(Listed entries):
● ● ● ● ● ● ●
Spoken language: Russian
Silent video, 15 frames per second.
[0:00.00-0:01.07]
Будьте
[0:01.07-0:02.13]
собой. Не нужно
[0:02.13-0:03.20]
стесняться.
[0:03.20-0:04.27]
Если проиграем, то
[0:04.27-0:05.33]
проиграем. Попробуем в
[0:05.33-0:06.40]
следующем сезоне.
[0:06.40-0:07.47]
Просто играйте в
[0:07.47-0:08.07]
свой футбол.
● ● ● ● ● ● ●
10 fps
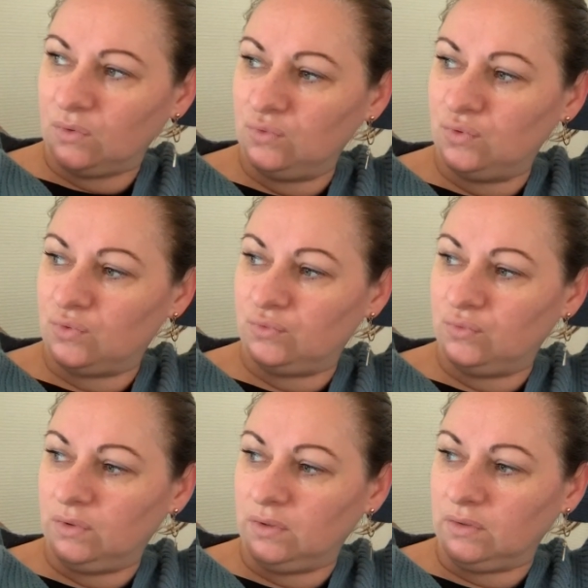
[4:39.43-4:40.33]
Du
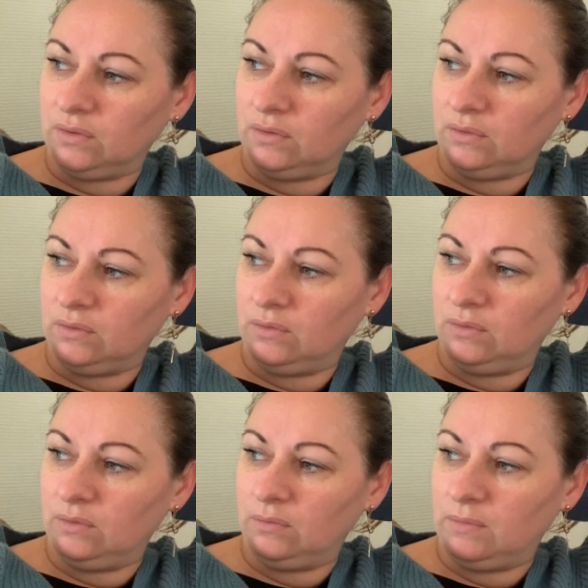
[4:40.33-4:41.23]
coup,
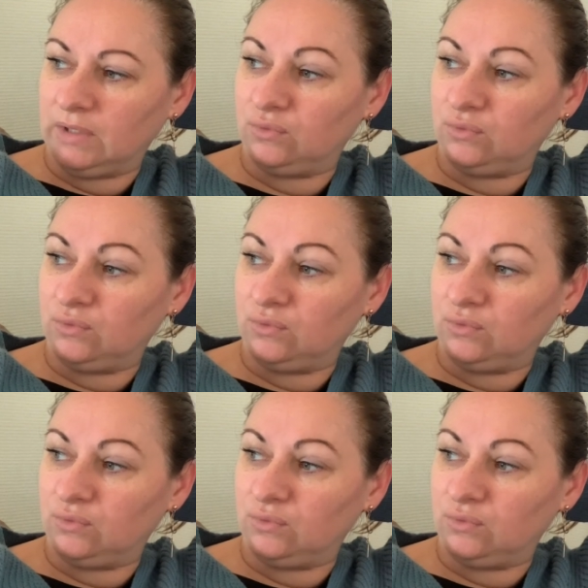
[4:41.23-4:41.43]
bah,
● ● ● ● ● ● ●
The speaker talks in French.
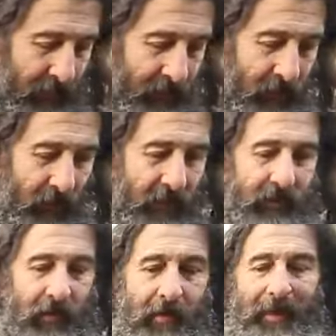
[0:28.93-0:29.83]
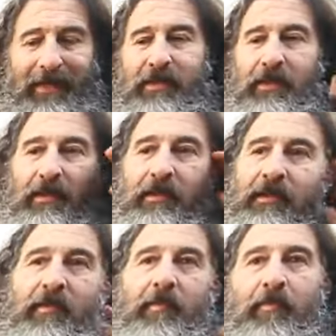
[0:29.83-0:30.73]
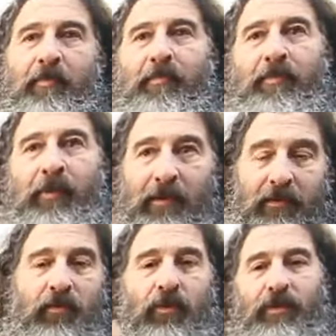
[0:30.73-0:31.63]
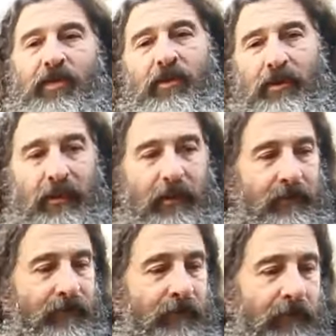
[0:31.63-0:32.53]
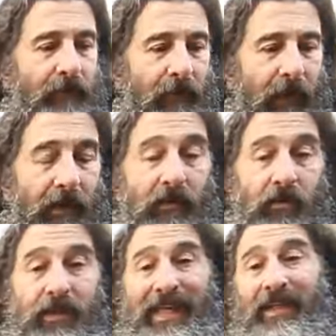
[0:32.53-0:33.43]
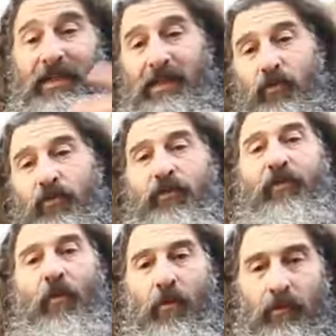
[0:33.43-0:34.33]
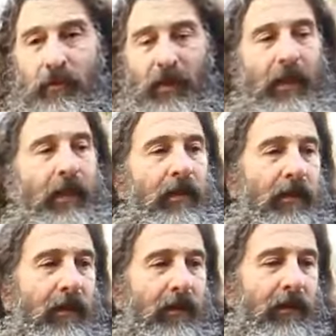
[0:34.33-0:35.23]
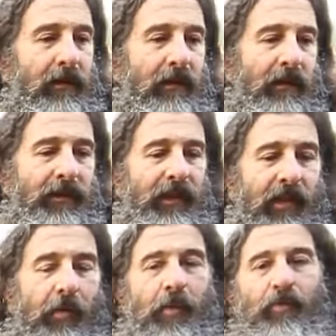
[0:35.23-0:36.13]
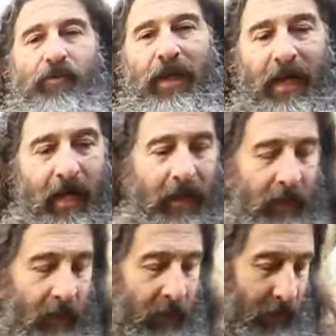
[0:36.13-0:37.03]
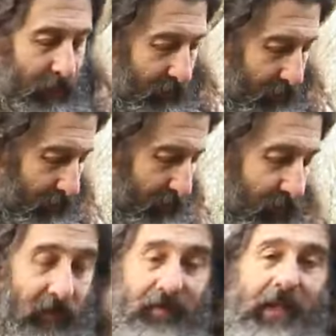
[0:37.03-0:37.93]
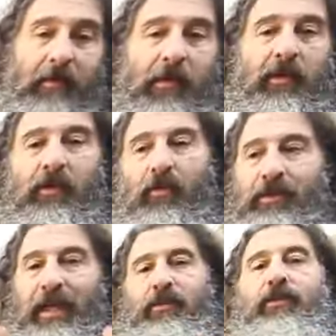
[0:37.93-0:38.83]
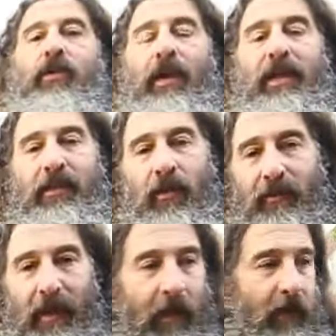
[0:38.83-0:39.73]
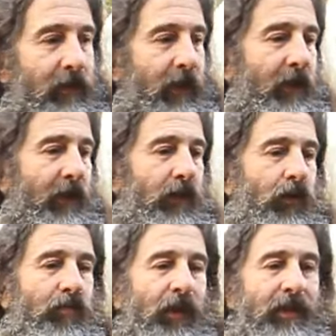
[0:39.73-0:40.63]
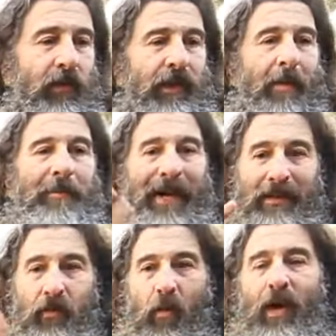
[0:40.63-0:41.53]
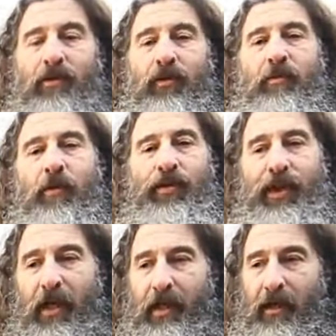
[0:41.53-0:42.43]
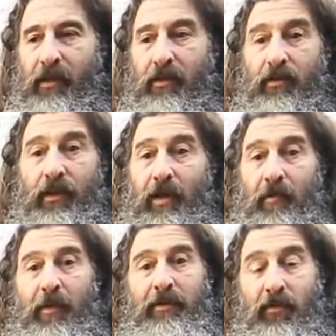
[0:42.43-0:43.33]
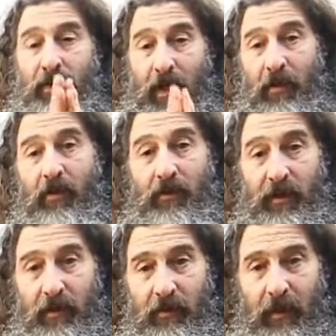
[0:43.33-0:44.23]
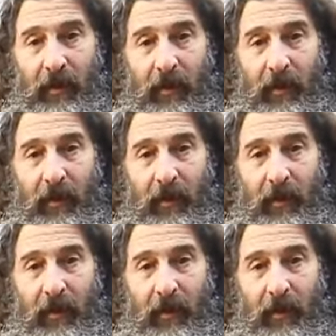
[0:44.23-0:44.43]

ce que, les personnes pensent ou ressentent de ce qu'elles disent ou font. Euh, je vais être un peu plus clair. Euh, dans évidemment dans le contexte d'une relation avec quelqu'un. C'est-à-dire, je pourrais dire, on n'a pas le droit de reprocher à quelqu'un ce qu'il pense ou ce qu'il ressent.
● ● ● ● ● ● ●
(Exercise directions):
Transcribe only the lines above that start at the line containing "[0:36.13-0:37.03]" and end at the line containing "[0:43.33-0:44.23]". Omit pictures.

(Response box):
[0:36.13-0:37.03]
[0:37.03-0:37.93]
[0:37.93-0:38.83]
[0:38.83-0:39.73]
[0:39.73-0:40.63]
[0:40.63-0:41.53]
[0:41.53-0:42.43]
[0:42.43-0:43.33]
[0:43.33-0:44.23]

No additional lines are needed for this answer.